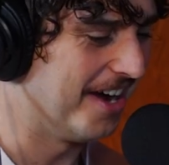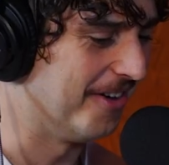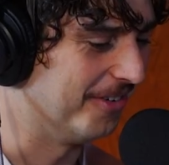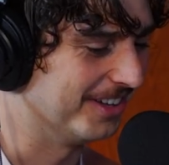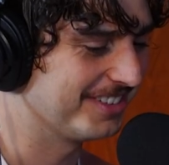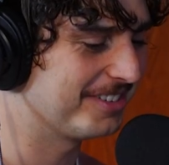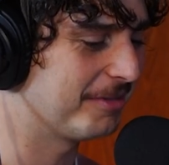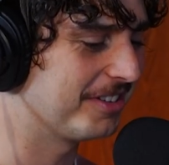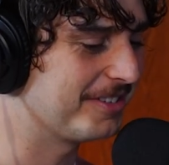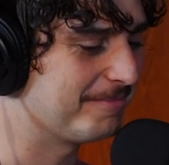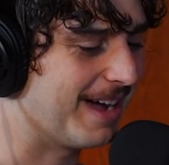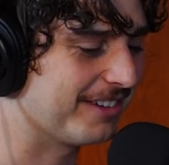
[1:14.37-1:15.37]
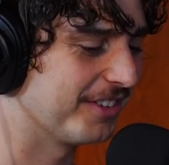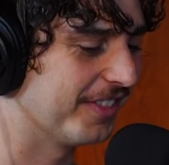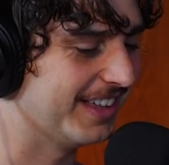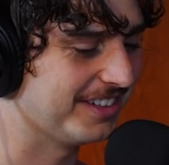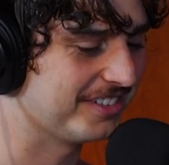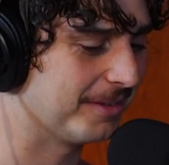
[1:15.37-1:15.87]
What's the most impactful
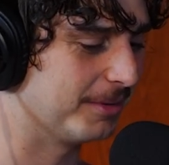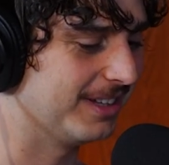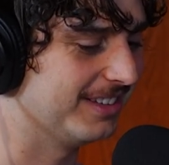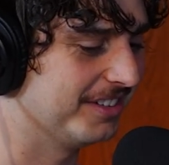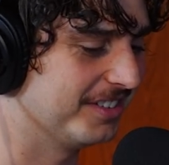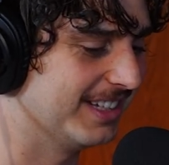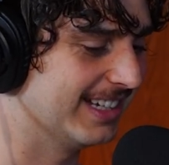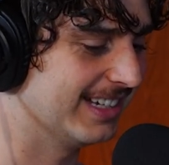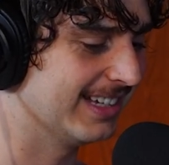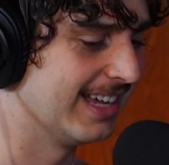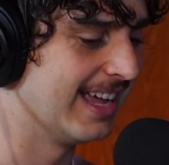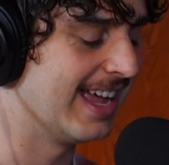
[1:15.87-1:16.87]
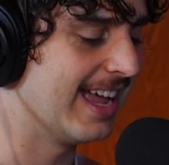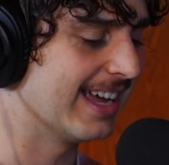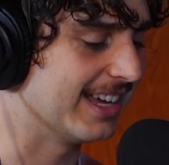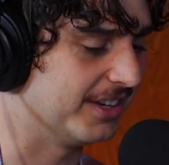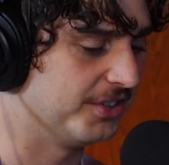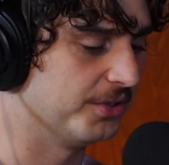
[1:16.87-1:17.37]
thing somebody listening
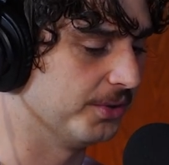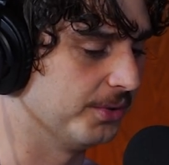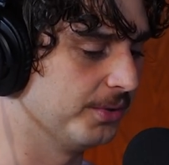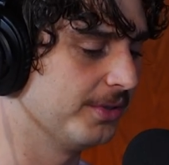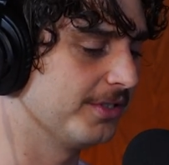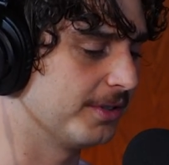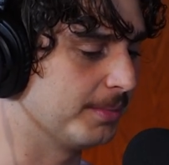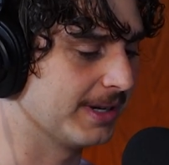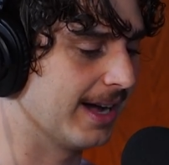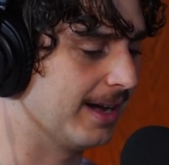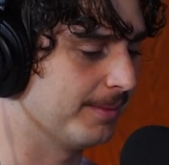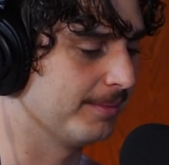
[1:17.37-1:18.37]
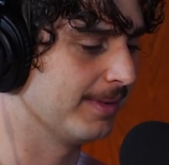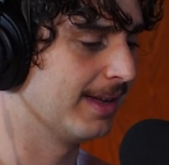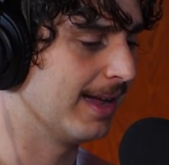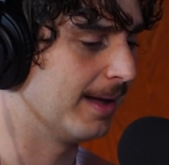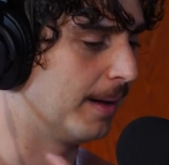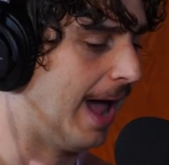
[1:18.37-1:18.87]
can do to become
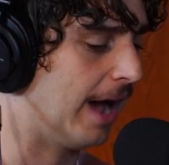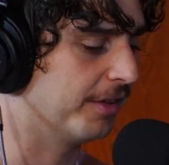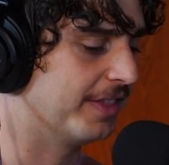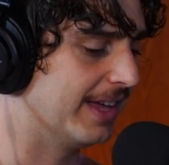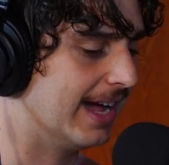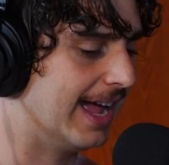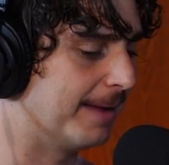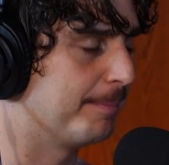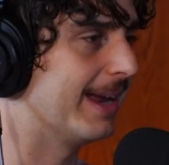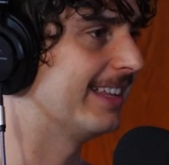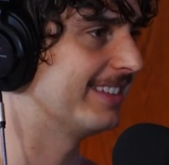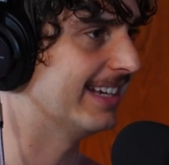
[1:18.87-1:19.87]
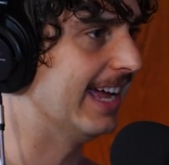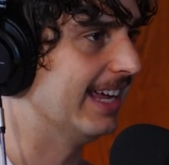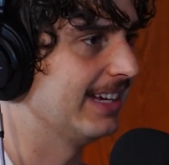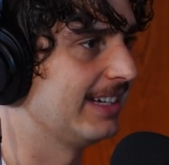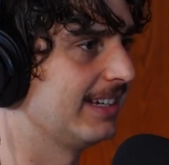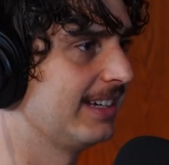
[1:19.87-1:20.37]
healthier and better
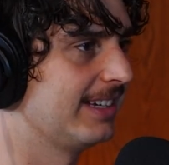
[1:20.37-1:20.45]
today?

+++++

* **PROBLEM**: What is needed is a word-for-word repeat of every line from the line with "[1:16.87-1:17.37]" to the end of the entries above; leave out the pictures.

* **RESPONSE TO THE EXERCISE**:
[1:16.87-1:17.37]
thing somebody listening
[1:17.37-1:18.37]
[1:18.37-1:18.87]
can do to become
[1:18.87-1:19.87]
[1:19.87-1:20.37]
healthier and better
[1:20.37-1:20.45]
today?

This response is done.